The opinion piece in the WSJ details all of this as well as making the case for the productivity and culture carrying roles that these U.S. citizens represent. How do we sell our products and develop new global expertise and opportunities if the reward is a punitive tax and regulatory structure. It's in some ways the mirror image of the immmigration rules that make the U.S. send home highly educated foreign students as they leave our finest institutions, taking their talent and skills with them.

It is a really bad piece of legislation that needs to be revised as soon as possible.

The lingering worry when one reads the description of this minor piece of the Dodd Frank bill is that the Health Care Bill and the Dodd Frank bill, in the immensity of their requirements, are replete with rules that turn on the peccadillos, biases, and resentments of the Democrats that fashioned these bills. These "minor" inserts may serve no purpose in advancing the valuable intentions of both bills, but they were allowed to be included in order to satisfy one politician after another.

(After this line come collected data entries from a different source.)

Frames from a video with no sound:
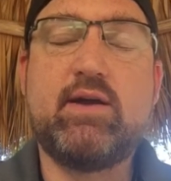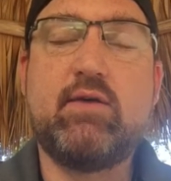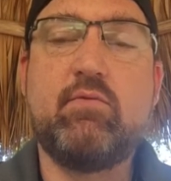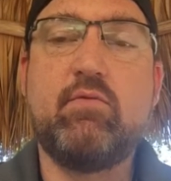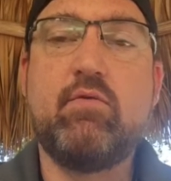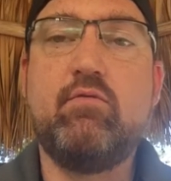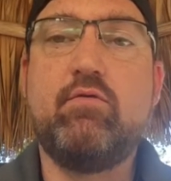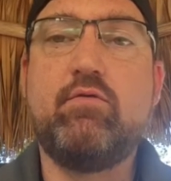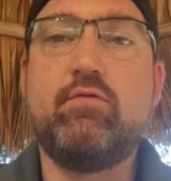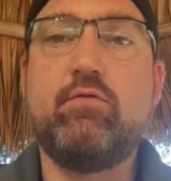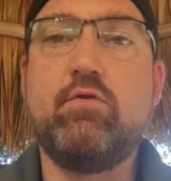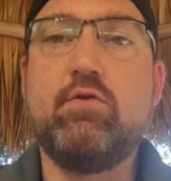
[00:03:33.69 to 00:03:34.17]
that
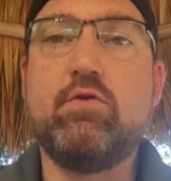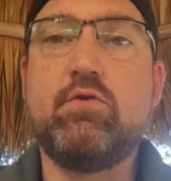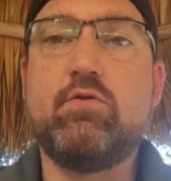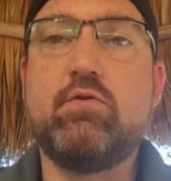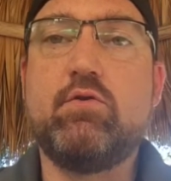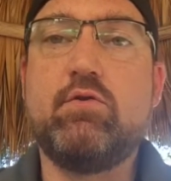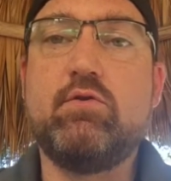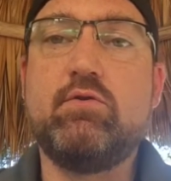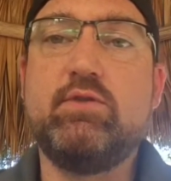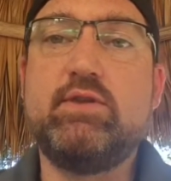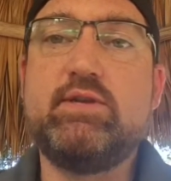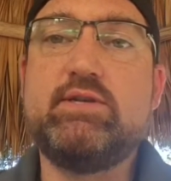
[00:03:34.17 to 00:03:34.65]
when full
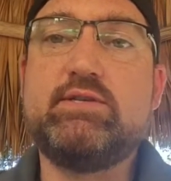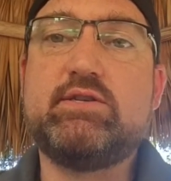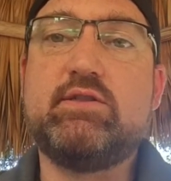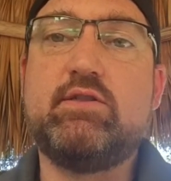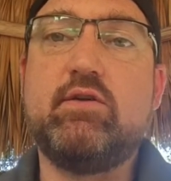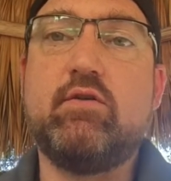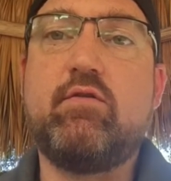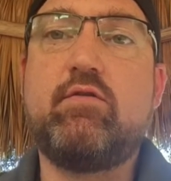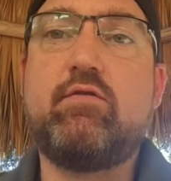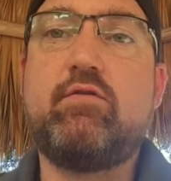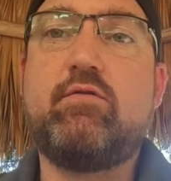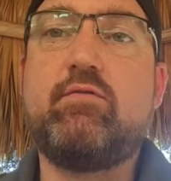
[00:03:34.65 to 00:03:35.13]
grown leads
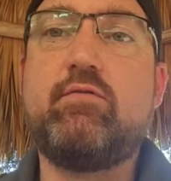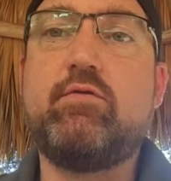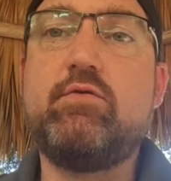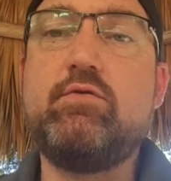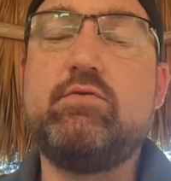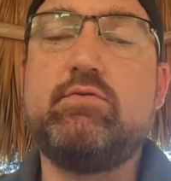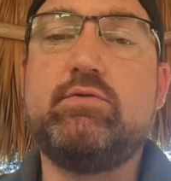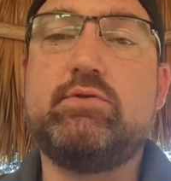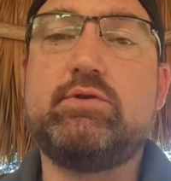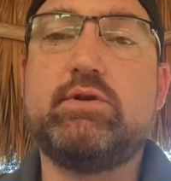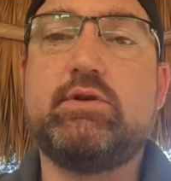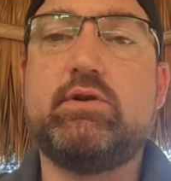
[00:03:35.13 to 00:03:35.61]
to the
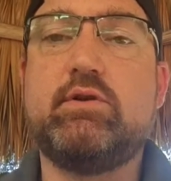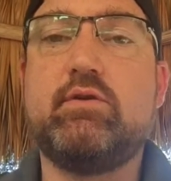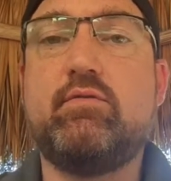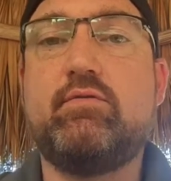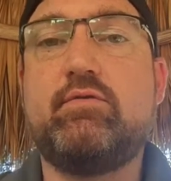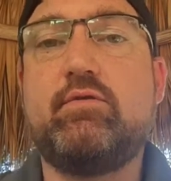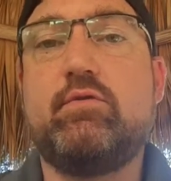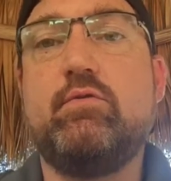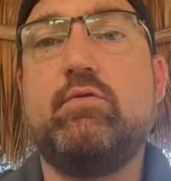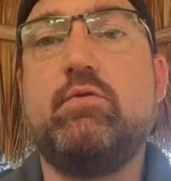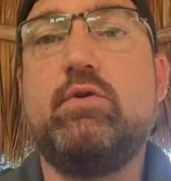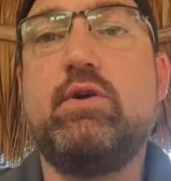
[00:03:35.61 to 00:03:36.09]
fruit
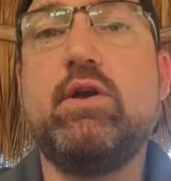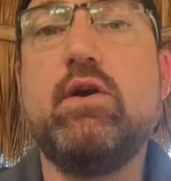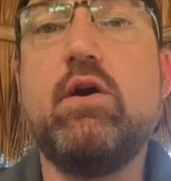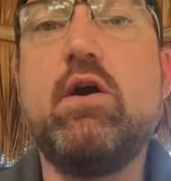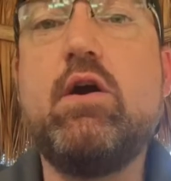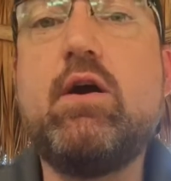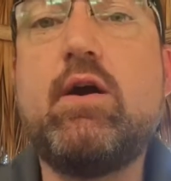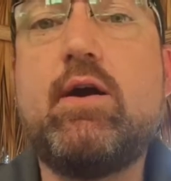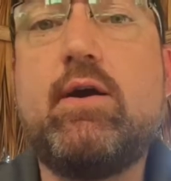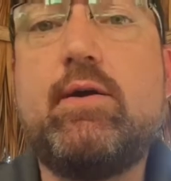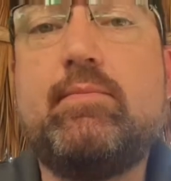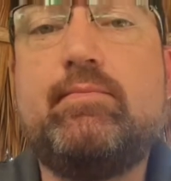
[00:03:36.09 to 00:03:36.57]
of who we
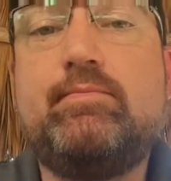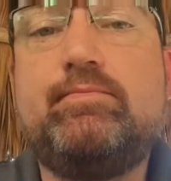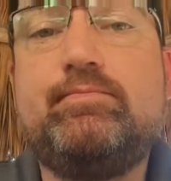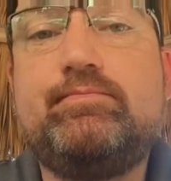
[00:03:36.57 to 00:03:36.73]
are.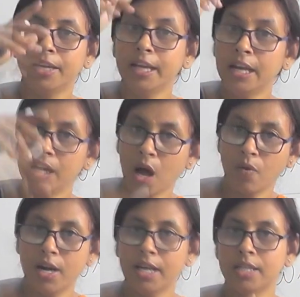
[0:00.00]
Till
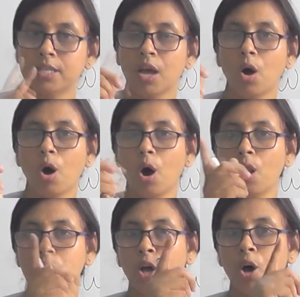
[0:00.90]
nowadays,
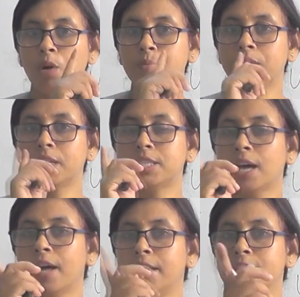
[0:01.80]
all the objects
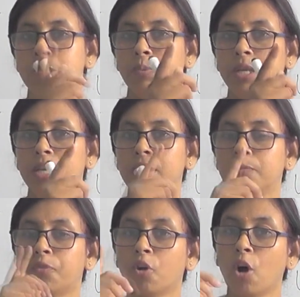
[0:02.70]
are
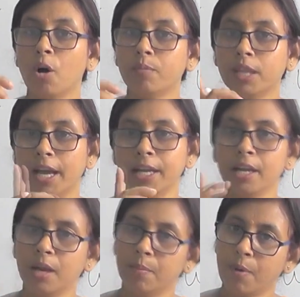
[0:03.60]
spinning from
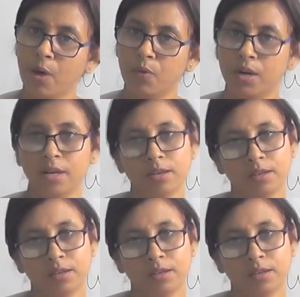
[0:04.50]
that power.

The legislation on expats is horrific. How much more is in these bills that serves no real purpose relative to the advertised intent of these bills, and when will it all surface beyond those who are directly affected, penalized, or harrassed?

1 Comments:

Blogger bcc said...

well as a new expat in the US I just came to understand the impacts of Dodd Frank on me and your article is the first (only so far) which I have found on the subject (I could not access the one from the WSJ).

To answer your question in the last sentence of the arcticle, probably never since the category of people it applies to (foreign expat) is small and non voting.

Right now I am in the situation which is described where the bank which holds my corporate savings and my retirements saving preferred to completely forbid any investment from a US person (me in this case) since I am also non eligible for a 401K this means during the 3 years of my expat I won't be able to save for retirement nor be able to take advantage of my company's matching policy for such saving.